PictureHow do you make these kiddos feel special? How do you celebrate when you can’t be together? How can he do something – anything- that would begin to compensate them for what they lost in the closure of the school? 

This led to another question that I am sure all of us have had; will this distancing be the new normal? Will we ever feel normal again?

While not quite the same thing, this question took me back to the morning of September 12, 2001. I remember waking up at my parent’s house in Mt. Lebanon rather than my apartment in Oakland that I shared with my brother and a couple of friends. My mother was a professor at the University of Pittsburgh and had come to our apartment after the attack, taking us home with her. Had I not woken up at their house, I am not sure I would have believed the events the previous day had actually happened. The reality was so far-fetched that it actually felt dreamlike. 

Nothing felt normal.

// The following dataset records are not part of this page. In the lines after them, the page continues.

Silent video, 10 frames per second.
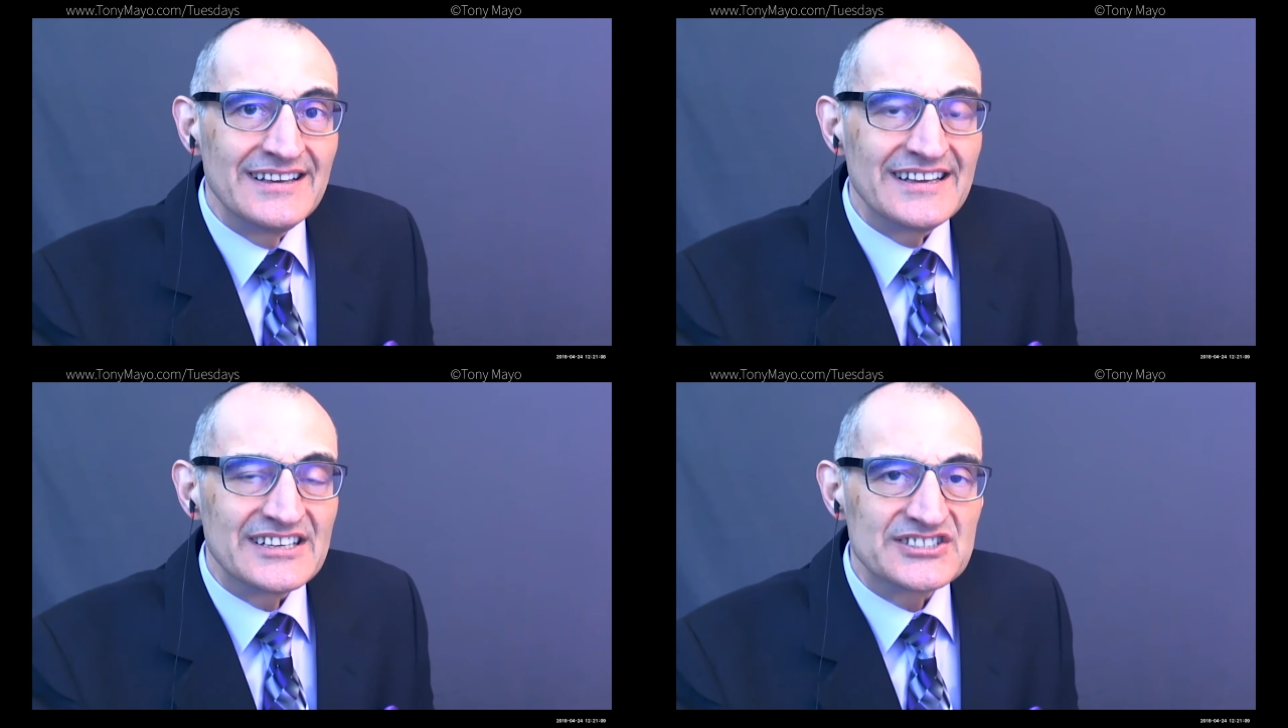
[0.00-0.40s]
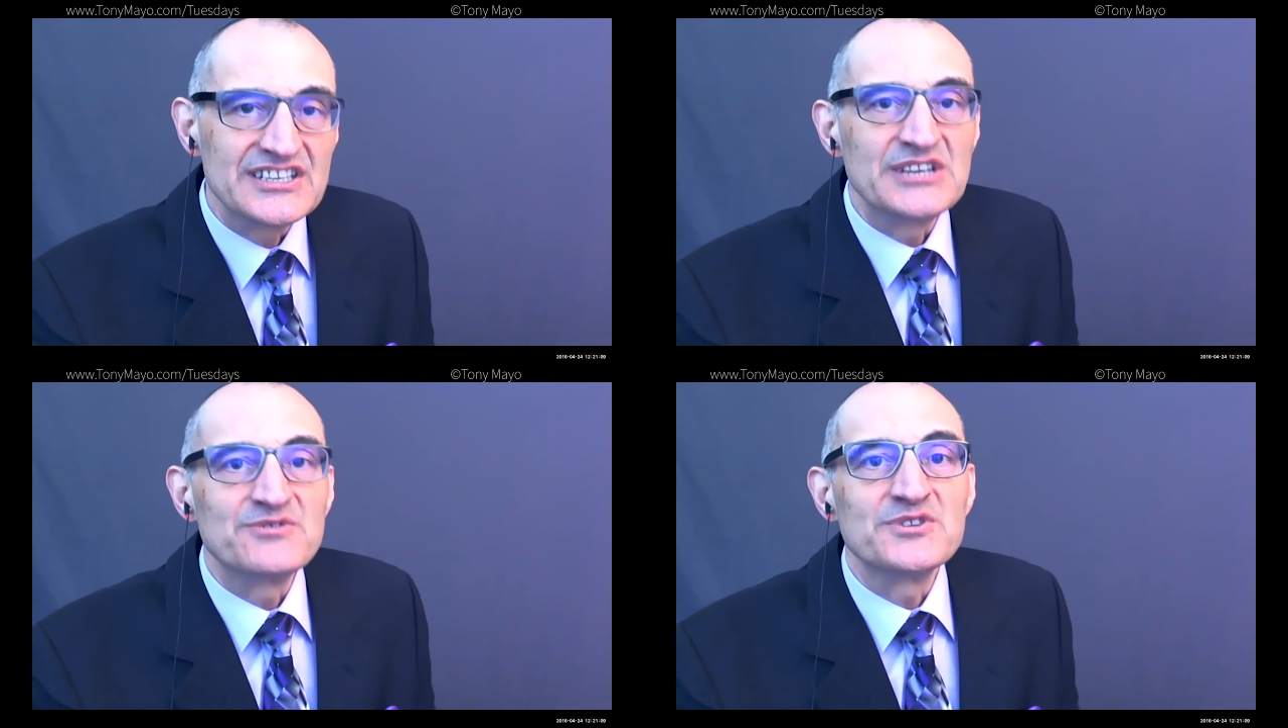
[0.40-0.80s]
in
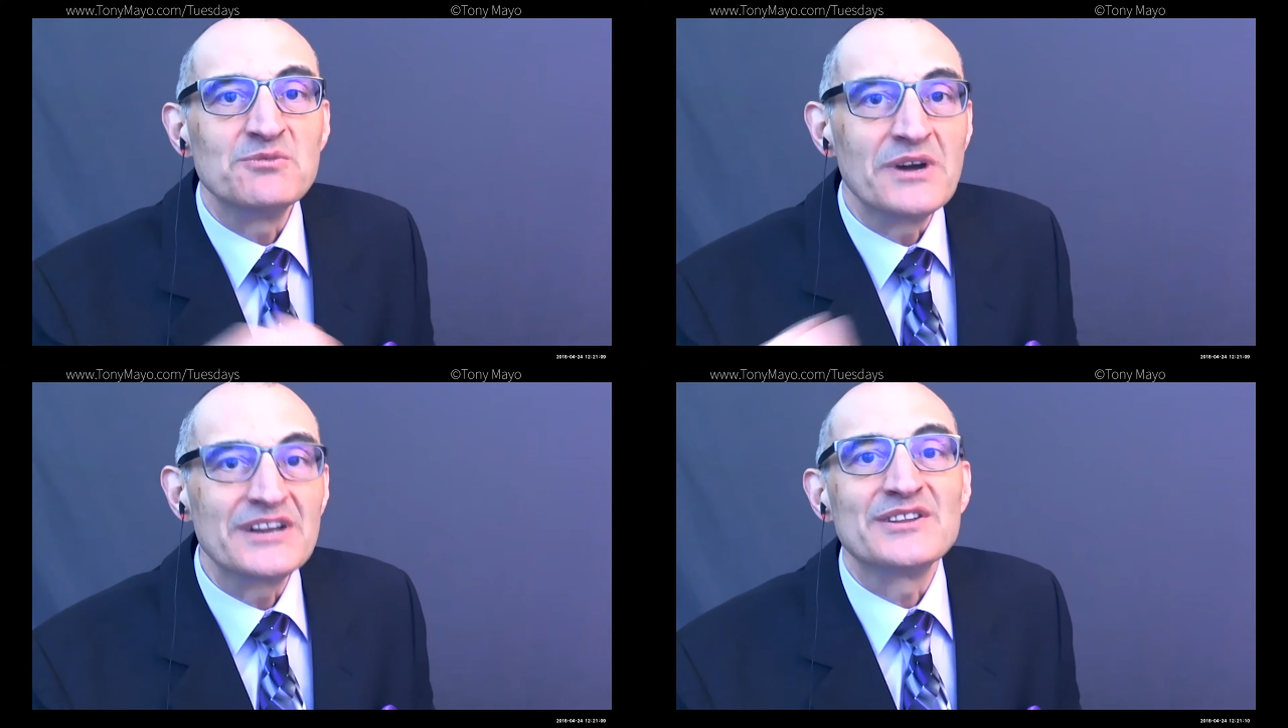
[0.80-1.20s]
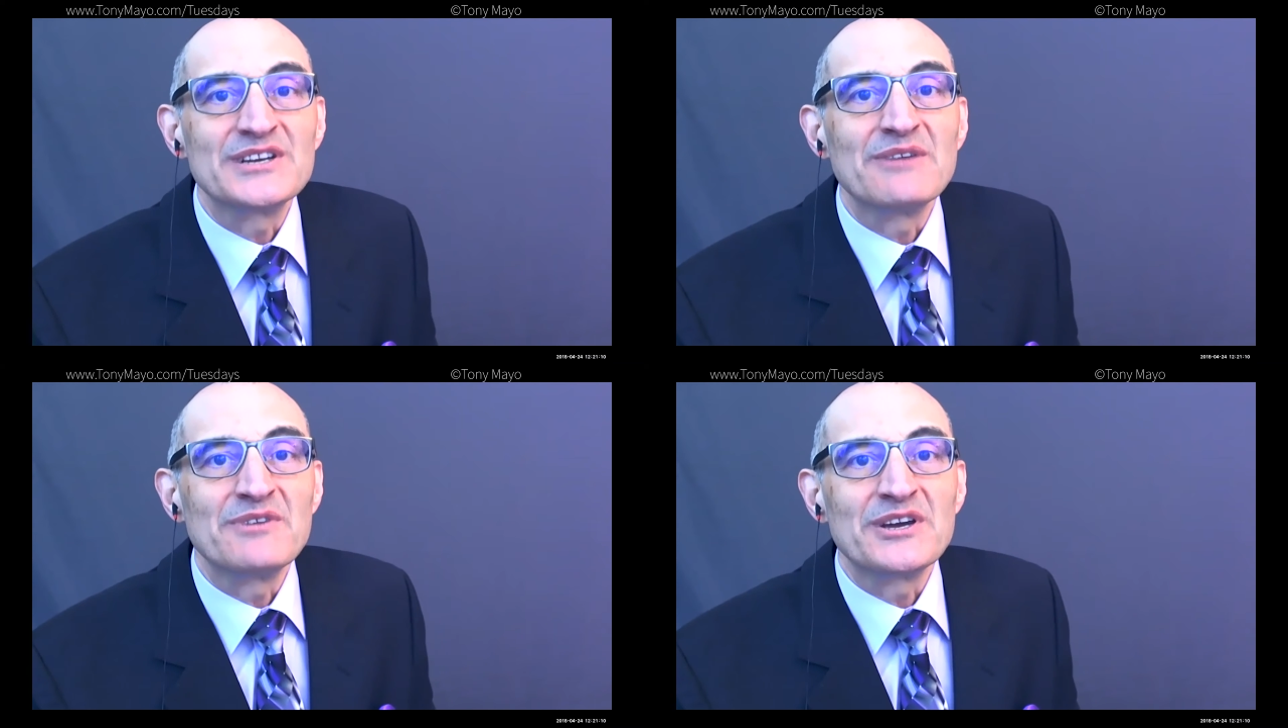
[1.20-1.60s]
exchange for the money they're
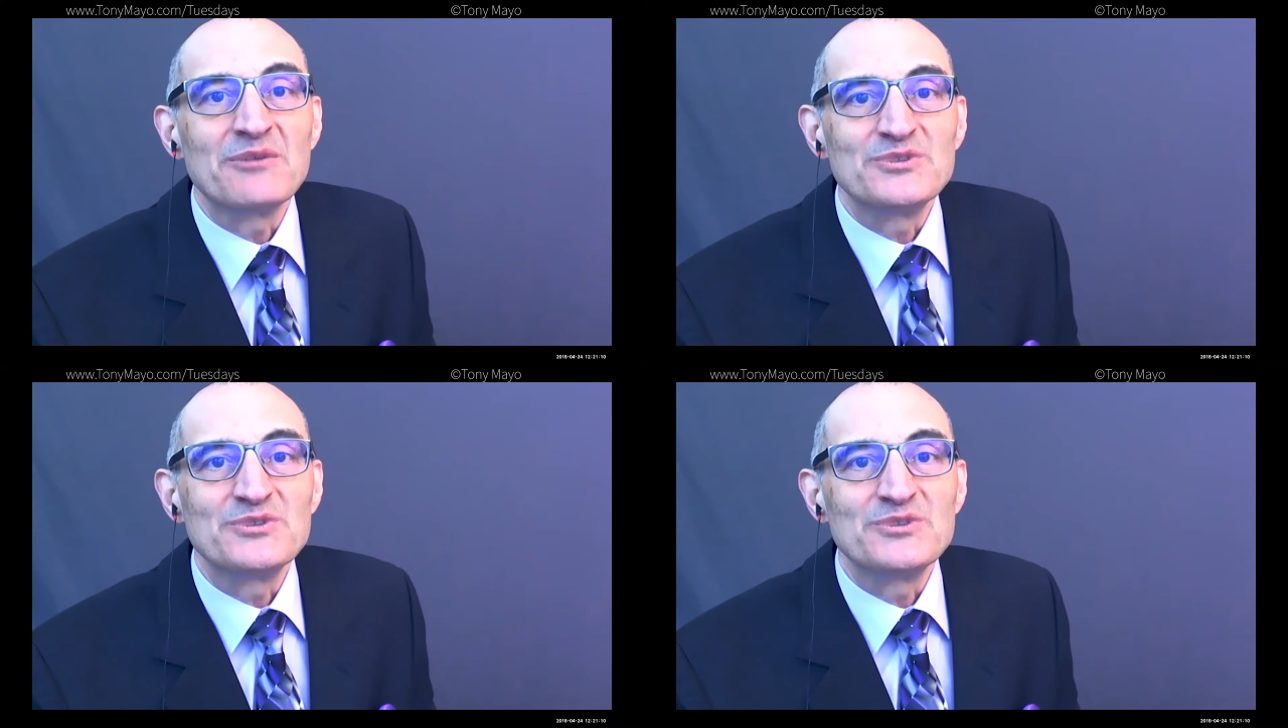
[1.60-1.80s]
giving up,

Comprehending the images on the television was like trying to read an ancient Greek tablet: foreign and out of place. Enjoying a meal felt wrong. Smiling, or God forbid laughing, was completely out of the question for days following the attack. Life stopped. There was no such thing as normal. As the days faded into weeks, and weeks to months, slowly life seemed almost normal, albeit not quite right.

This was the consensus my husband and I came to on our walk. Eventually, life will start to cast a hue of normalcy. It won’t be the same normal as what we knew before, and we will face the small differences that paint this new picture in all facets of our lives. Those who have lost loved ones to the virus will shoulder the heaviest burden of change. For those who have lost their businesses to the stopped economy, it will be extremely hard. 

Some of us will face the new normal with hardly any weight in that rucksack called loss. If you are one of these, please remember those who are weighed down and offer to help carry their troubles for a while. All of the jokes going into 2020 about great eyesight, and yet, maybe this is the year we gain perfect vision into how to best love our neighbor.

How great would it be if part of our new normal was greater love and compassion for each other? What greater way to honor those 30 graduates from my husband’s school and the countless other graduates of 2020 than to give them a gentler, kinder world as they face a new beginning.